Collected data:
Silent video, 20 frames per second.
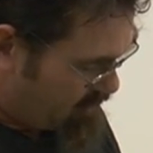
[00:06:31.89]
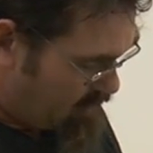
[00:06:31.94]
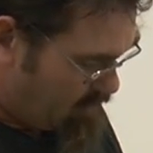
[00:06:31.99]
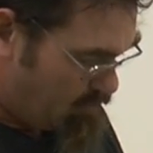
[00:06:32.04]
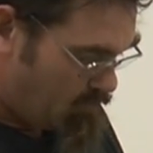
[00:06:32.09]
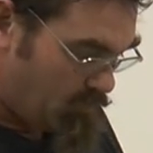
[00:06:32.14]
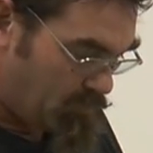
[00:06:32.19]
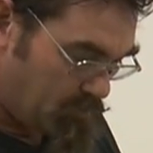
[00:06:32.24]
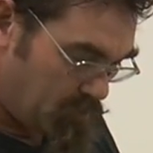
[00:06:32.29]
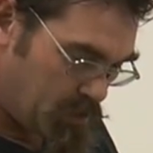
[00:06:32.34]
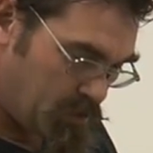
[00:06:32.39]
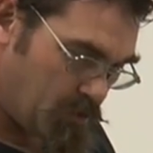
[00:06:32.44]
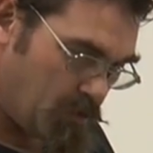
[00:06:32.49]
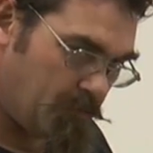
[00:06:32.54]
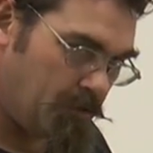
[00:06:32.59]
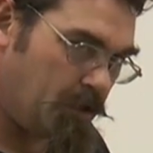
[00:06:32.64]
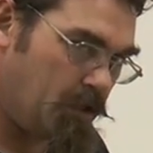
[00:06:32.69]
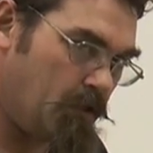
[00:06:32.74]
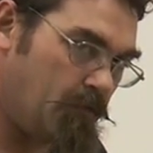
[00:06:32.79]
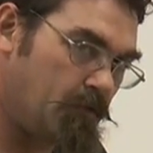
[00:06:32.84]
heat won't
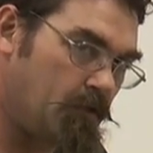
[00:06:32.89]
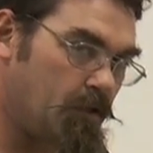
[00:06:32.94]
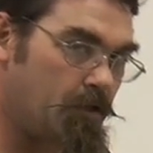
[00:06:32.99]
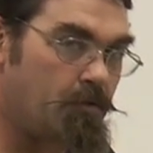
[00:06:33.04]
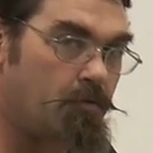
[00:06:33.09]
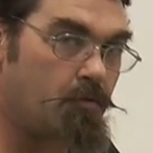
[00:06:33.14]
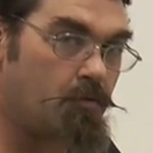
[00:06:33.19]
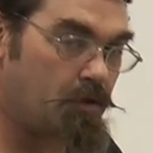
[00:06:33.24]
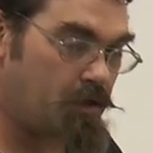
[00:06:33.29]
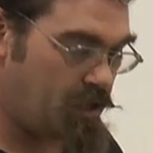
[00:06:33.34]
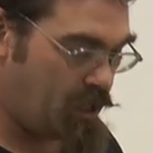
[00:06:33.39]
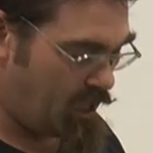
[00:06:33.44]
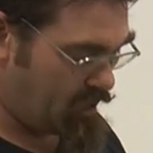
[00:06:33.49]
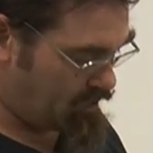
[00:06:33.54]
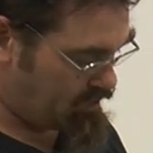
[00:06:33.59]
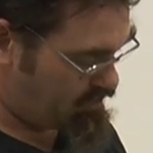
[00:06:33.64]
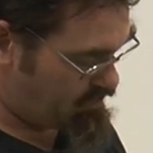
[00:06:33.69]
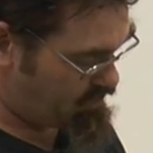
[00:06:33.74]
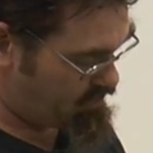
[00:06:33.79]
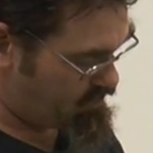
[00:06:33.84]
distribute evenly through the
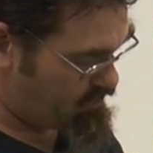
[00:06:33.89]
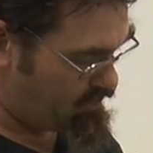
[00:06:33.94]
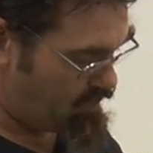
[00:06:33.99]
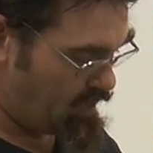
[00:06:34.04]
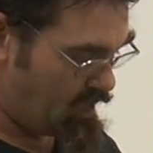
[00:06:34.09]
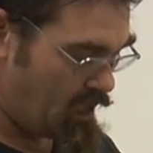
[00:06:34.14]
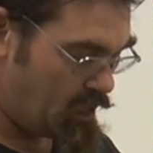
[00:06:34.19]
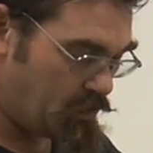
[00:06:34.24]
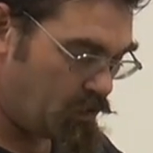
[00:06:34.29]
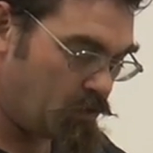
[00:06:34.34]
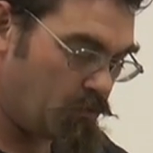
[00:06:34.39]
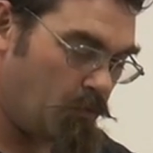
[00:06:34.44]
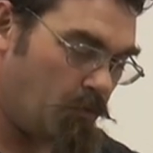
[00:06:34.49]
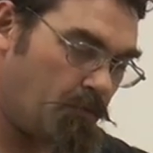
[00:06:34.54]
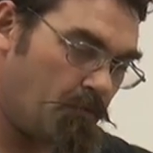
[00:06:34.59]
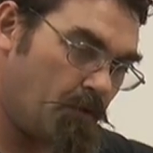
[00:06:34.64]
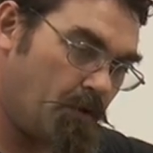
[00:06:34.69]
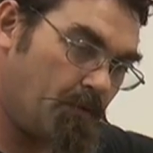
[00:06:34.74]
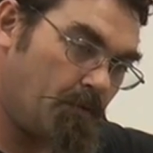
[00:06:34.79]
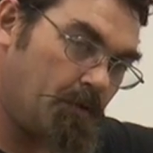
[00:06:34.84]
decks, so the edges will
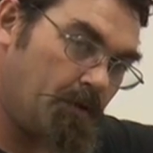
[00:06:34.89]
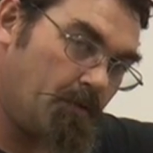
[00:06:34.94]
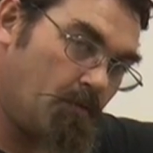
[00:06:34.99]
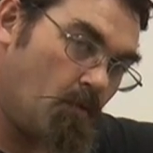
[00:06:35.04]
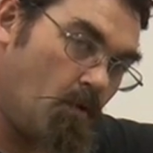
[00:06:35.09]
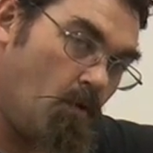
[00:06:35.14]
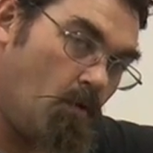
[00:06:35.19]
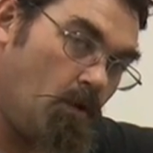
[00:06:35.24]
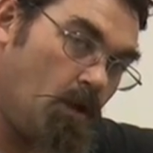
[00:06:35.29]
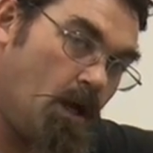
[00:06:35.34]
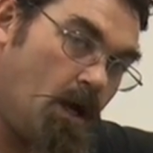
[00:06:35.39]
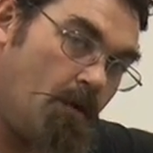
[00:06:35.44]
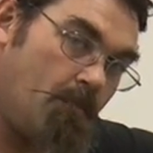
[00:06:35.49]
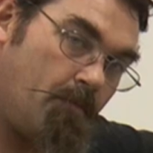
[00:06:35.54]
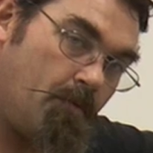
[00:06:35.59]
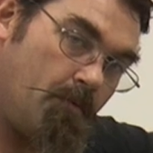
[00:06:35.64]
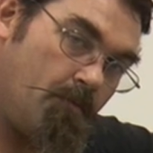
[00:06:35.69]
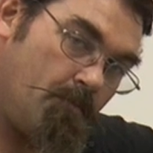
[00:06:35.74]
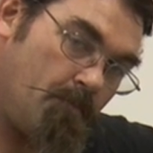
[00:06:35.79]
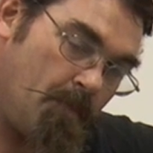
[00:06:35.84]
frequently roll
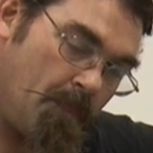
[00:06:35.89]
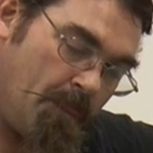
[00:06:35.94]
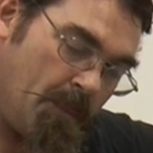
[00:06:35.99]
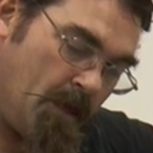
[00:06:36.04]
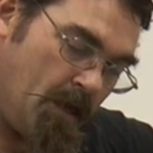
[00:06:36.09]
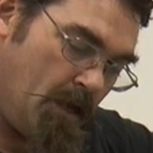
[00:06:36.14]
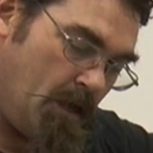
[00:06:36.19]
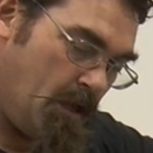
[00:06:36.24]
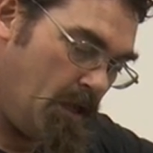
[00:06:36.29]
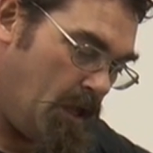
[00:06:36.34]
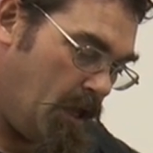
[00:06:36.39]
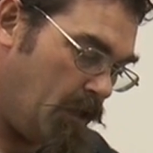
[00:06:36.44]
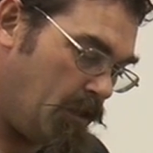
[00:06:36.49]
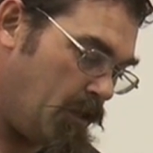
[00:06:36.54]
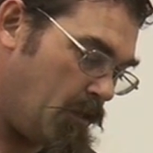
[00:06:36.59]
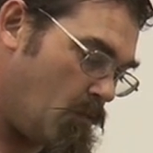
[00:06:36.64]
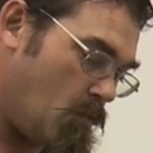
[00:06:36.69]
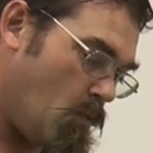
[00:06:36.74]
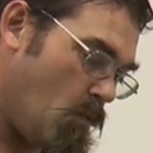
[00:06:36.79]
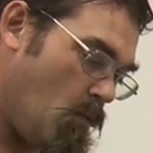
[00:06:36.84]
up and
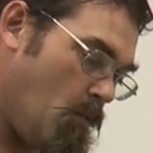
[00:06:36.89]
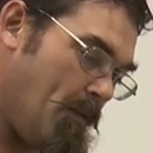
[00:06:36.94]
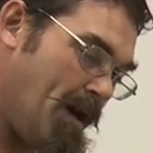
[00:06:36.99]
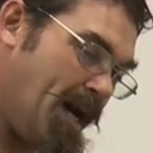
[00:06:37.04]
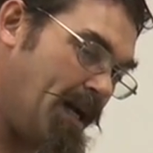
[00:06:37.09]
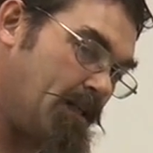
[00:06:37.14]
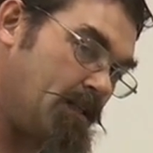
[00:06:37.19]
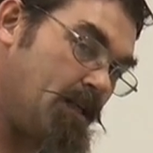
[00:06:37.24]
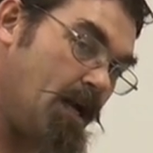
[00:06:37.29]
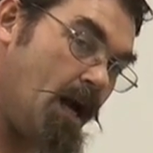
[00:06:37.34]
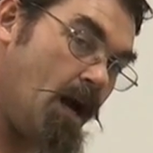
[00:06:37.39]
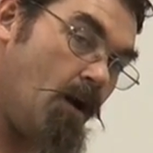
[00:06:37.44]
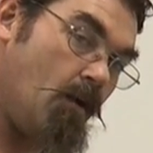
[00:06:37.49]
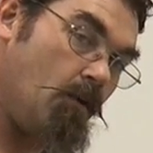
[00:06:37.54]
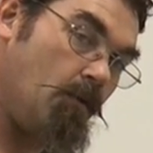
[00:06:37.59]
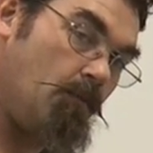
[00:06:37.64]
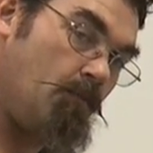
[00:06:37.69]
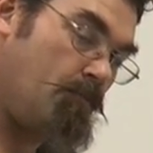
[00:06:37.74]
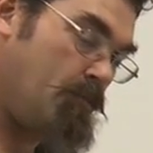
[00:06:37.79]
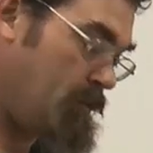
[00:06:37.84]
then roll back down.
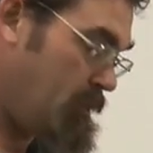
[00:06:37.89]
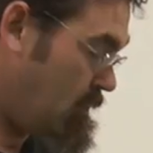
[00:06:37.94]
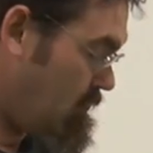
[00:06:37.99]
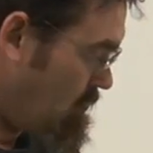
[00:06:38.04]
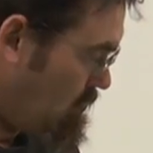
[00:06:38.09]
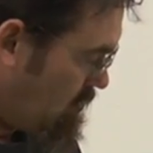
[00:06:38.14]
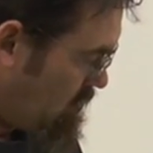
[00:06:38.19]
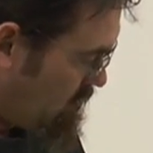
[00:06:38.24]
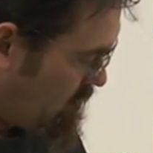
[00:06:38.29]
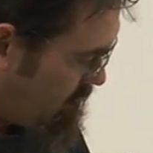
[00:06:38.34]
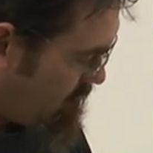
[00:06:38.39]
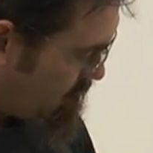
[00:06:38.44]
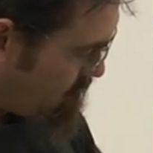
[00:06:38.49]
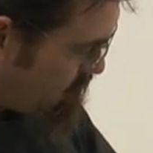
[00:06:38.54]
They're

Exercise description: Set each line of the records down exactly, leaving every picture out.

Your response:
Silent video, 20 frames per second.
[00:06:31.89]
[00:06:31.94]
[00:06:31.99]
[00:06:32.04]
[00:06:32.09]
[00:06:32.14]
[00:06:32.19]
[00:06:32.24]
[00:06:32.29]
[00:06:32.34]
[00:06:32.39]
[00:06:32.44]
[00:06:32.49]
[00:06:32.54]
[00:06:32.59]
[00:06:32.64]
[00:06:32.69]
[00:06:32.74]
[00:06:32.79]
[00:06:32.84]
heat won't
[00:06:32.89]
[00:06:32.94]
[00:06:32.99]
[00:06:33.04]
[00:06:33.09]
[00:06:33.14]
[00:06:33.19]
[00:06:33.24]
[00:06:33.29]
[00:06:33.34]
[00:06:33.39]
[00:06:33.44]
[00:06:33.49]
[00:06:33.54]
[00:06:33.59]
[00:06:33.64]
[00:06:33.69]
[00:06:33.74]
[00:06:33.79]
[00:06:33.84]
distribute evenly through the
[00:06:33.89]
[00:06:33.94]
[00:06:33.99]
[00:06:34.04]
[00:06:34.09]
[00:06:34.14]
[00:06:34.19]
[00:06:34.24]
[00:06:34.29]
[00:06:34.34]
[00:06:34.39]
[00:06:34.44]
[00:06:34.49]
[00:06:34.54]
[00:06:34.59]
[00:06:34.64]
[00:06:34.69]
[00:06:34.74]
[00:06:34.79]
[00:06:34.84]
decks, so the edges will
[00:06:34.89]
[00:06:34.94]
[00:06:34.99]
[00:06:35.04]
[00:06:35.09]
[00:06:35.14]
[00:06:35.19]
[00:06:35.24]
[00:06:35.29]
[00:06:35.34]
[00:06:35.39]
[00:06:35.44]
[00:06:35.49]
[00:06:35.54]
[00:06:35.59]
[00:06:35.64]
[00:06:35.69]
[00:06:35.74]
[00:06:35.79]
[00:06:35.84]
frequently roll
[00:06:35.89]
[00:06:35.94]
[00:06:35.99]
[00:06:36.04]
[00:06:36.09]
[00:06:36.14]
[00:06:36.19]
[00:06:36.24]
[00:06:36.29]
[00:06:36.34]
[00:06:36.39]
[00:06:36.44]
[00:06:36.49]
[00:06:36.54]
[00:06:36.59]
[00:06:36.64]
[00:06:36.69]
[00:06:36.74]
[00:06:36.79]
[00:06:36.84]
up and
[00:06:36.89]
[00:06:36.94]
[00:06:36.99]
[00:06:37.04]
[00:06:37.09]
[00:06:37.14]
[00:06:37.19]
[00:06:37.24]
[00:06:37.29]
[00:06:37.34]
[00:06:37.39]
[00:06:37.44]
[00:06:37.49]
[00:06:37.54]
[00:06:37.59]
[00:06:37.64]
[00:06:37.69]
[00:06:37.74]
[00:06:37.79]
[00:06:37.84]
then roll back down.
[00:06:37.89]
[00:06:37.94]
[00:06:37.99]
[00:06:38.04]
[00:06:38.09]
[00:06:38.14]
[00:06:38.19]
[00:06:38.24]
[00:06:38.29]
[00:06:38.34]
[00:06:38.39]
[00:06:38.44]
[00:06:38.49]
[00:06:38.54]
They're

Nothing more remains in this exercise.